What the task requires:
What you return should be each line of the data containing the string "speaker".

Data extracts:
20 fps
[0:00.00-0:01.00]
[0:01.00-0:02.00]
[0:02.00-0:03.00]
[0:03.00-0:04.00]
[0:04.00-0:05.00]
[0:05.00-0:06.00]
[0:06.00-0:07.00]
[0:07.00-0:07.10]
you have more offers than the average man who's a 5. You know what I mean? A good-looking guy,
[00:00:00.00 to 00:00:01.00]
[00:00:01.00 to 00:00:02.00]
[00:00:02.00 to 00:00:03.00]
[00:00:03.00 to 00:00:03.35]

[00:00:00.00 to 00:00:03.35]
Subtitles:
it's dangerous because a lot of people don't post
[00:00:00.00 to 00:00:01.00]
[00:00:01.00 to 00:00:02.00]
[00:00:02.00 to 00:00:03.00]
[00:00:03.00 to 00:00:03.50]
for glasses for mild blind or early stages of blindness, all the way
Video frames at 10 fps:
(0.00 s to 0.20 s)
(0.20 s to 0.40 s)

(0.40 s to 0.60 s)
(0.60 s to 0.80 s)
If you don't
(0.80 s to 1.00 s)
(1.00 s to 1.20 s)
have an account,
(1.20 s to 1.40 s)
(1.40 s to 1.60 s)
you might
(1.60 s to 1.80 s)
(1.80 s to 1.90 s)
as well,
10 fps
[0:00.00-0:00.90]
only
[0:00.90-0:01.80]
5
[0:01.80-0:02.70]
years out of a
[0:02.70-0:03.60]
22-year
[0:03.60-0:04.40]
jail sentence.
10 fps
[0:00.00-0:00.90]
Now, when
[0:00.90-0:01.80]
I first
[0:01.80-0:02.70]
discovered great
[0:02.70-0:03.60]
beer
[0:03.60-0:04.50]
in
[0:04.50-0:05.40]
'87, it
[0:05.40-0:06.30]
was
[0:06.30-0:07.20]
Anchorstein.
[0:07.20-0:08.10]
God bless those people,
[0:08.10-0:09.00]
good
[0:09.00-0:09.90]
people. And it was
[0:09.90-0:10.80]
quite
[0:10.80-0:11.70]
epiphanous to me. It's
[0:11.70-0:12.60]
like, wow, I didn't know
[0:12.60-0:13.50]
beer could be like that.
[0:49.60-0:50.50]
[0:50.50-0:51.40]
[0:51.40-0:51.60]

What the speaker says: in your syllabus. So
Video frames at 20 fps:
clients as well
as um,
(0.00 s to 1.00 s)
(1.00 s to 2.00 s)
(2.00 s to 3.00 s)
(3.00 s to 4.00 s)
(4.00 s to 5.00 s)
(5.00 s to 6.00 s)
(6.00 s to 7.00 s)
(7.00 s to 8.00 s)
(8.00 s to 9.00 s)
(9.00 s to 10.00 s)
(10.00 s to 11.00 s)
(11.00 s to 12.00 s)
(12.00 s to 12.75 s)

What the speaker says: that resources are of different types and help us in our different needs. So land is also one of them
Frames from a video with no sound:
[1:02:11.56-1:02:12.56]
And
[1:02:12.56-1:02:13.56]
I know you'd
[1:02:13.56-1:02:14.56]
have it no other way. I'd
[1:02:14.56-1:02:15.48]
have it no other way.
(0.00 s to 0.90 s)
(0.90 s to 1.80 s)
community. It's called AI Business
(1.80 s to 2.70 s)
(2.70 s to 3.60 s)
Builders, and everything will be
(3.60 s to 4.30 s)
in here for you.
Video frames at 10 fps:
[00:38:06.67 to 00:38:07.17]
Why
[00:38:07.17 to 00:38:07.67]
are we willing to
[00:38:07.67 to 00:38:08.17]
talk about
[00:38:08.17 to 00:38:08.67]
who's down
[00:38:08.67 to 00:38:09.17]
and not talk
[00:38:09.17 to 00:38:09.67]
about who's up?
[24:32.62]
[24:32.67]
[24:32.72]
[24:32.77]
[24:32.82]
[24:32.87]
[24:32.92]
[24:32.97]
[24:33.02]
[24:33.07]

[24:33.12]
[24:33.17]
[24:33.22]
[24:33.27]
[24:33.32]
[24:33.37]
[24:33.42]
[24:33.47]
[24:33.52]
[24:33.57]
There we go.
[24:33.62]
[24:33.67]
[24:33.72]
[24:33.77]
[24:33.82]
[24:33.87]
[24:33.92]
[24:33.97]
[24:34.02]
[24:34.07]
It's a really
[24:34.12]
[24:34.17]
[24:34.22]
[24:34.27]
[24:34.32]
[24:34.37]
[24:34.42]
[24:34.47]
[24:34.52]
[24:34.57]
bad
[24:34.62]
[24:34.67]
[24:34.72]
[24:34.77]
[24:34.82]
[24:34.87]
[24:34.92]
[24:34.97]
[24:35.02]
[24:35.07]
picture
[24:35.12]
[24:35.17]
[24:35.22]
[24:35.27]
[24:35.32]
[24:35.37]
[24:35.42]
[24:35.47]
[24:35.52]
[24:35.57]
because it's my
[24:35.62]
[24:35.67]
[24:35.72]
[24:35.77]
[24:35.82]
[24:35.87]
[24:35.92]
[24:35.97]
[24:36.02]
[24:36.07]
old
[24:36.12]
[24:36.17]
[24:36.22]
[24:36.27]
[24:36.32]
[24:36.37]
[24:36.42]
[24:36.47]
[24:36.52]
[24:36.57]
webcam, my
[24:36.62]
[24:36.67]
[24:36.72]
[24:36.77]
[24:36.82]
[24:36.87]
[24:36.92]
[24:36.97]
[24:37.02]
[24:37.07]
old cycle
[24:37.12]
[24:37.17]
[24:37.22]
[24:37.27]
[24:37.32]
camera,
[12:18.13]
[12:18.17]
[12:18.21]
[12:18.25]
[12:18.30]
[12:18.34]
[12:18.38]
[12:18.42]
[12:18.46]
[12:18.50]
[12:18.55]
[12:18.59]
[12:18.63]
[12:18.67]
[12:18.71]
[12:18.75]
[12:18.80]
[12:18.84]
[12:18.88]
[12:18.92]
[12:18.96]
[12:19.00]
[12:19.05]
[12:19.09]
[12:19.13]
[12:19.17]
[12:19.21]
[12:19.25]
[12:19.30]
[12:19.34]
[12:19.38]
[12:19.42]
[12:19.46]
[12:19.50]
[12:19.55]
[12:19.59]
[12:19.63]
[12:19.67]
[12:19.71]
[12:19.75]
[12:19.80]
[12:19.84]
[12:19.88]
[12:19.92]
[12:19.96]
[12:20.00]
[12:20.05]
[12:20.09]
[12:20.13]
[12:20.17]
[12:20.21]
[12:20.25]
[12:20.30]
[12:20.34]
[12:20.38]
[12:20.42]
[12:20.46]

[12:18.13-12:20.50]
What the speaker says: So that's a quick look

Exercise response:
What the speaker says: in your syllabus. So
What the speaker says: that resources are of different types and help us in our different needs. So land is also one of them
What the speaker says: So that's a quick look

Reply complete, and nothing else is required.